Working closely with Cowes Enterprise College on the Isle of Wight, sector employers and with further education providers will utilise the grant to develop a vocational curriculum for pupils. The curriculum will blend theory in the classroom, embedded in key curriculum subjects, with practical learning linked to the maritime industry. It will develop pupils’ practical skills whilst enabling them to access education and employment on the island and further afield.
The curriculum will include boat-building, including design and specifications; navigation electronics; celestial navigation; tides; admiralty chart conventions; shipping forecasts; practical boat-handling skills; and attending Cowes Regatta to celebrate the production of boats.
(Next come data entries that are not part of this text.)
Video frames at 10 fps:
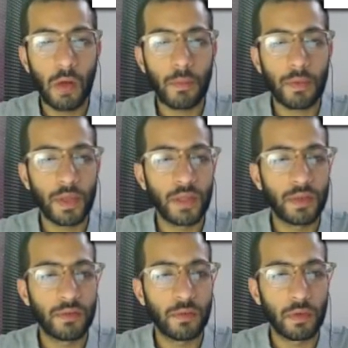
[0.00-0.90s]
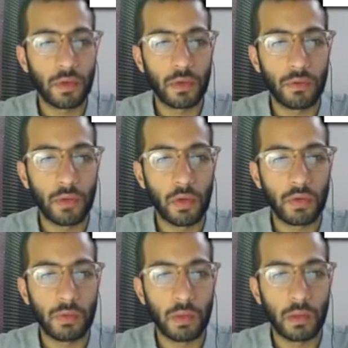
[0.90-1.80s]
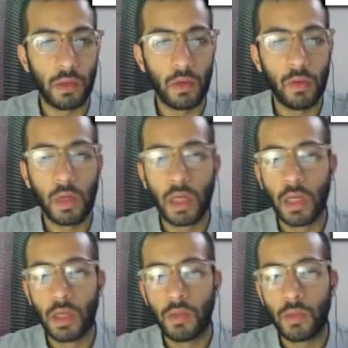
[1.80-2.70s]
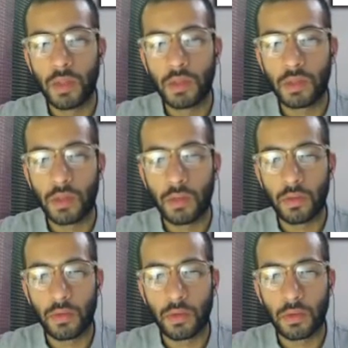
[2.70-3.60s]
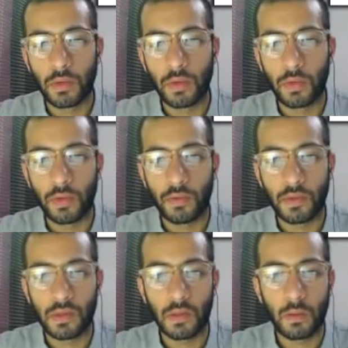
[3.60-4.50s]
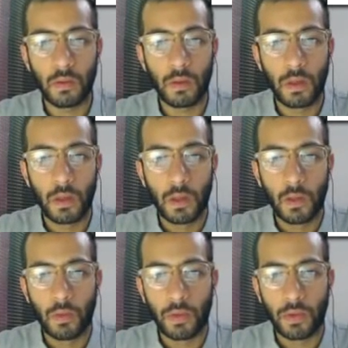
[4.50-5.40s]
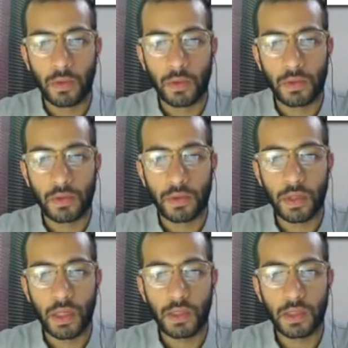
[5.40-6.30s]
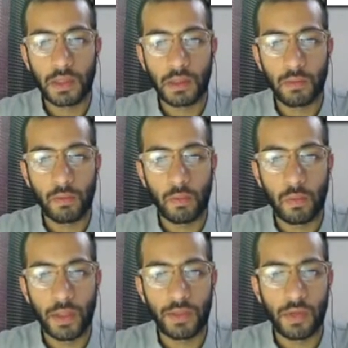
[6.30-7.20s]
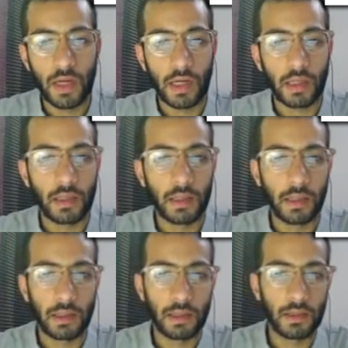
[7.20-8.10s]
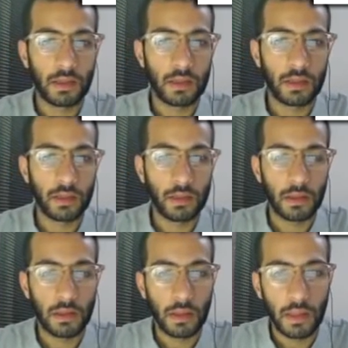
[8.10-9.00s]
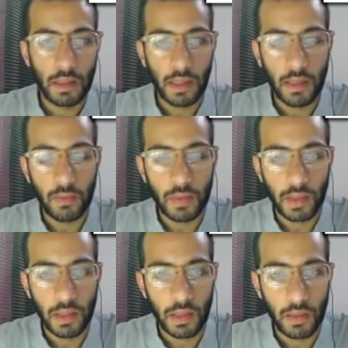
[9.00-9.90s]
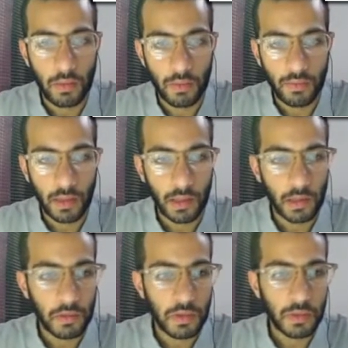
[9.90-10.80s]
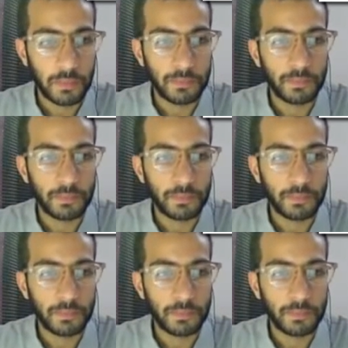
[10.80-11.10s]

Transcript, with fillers: operation for the rows below, we just go to the corner of the cell where the cursor changes and we drag like this, and we get our values.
The Maritime Skills Alliance and CECAMM, part of the college, are among the partners who will support on curriculum development.
Nick Hudson, Chief Executive Officer of Ormiston Academies Trust, said: “We are delighted to have been awarded this funding. This work will address the skills needs of the maritime industry whilst ensuring young people at Cowes Enterprise College are provided with the knowledge and skills needed for the maritime sector.
“For many young people, linking learning to local businesses and seeing the practical application of study in the classroom can be a game-changer. By working with organisations such as the Edge Foundation to lead projects such as this, we are making a real difference to the lives of pupils both within and beyond the classroom.”
Rachel Kitley, Principal of Cowes Enterprise College, said: “This is an exciting project for Cowes Enterprise College, and we look forward to developing and then delivering a high-quality vocational curriculum that integrates practical learning with the regional economy.
“We will work in close partnership with local employers and further education providers to ensure we are providing our pupils with not only a breadth of choice at 14, but the kind of skills that will last for a lifetime.”
Alice Barnard, Chief Executive of Edge, said: “We hear a lot of lip-service paid to addressing the ubiquitous skills gaps in industry. This project not only employs a practical approach to learning to ensure students are engaged but equips them with the skills and experience to develop careers in an industry offering opportunities.”
The Maritime Growth Study (2015) estimated that 95% of UK imports/exports are transported by sea and that seabourne trade is predicted to double by 2030. A 2018 report for Solent LEP/Maritime UK highlighted the signiﬁcance of the Solent for the UK. It said Southampton is the most important UK port for non-EU exports and the leading port for cruises. Solent LEP has also conﬁrmed a skills shortage in the maritime sector. The Department of Transport through its Maritime 2050 strategy wants to oﬀset the skills gap across the sector. Key players such as IMarEST view schools and employer engagement as vital components in making maritime more appealing, citing “a strong link between the direct inﬂuence of industry and career choices made at school.”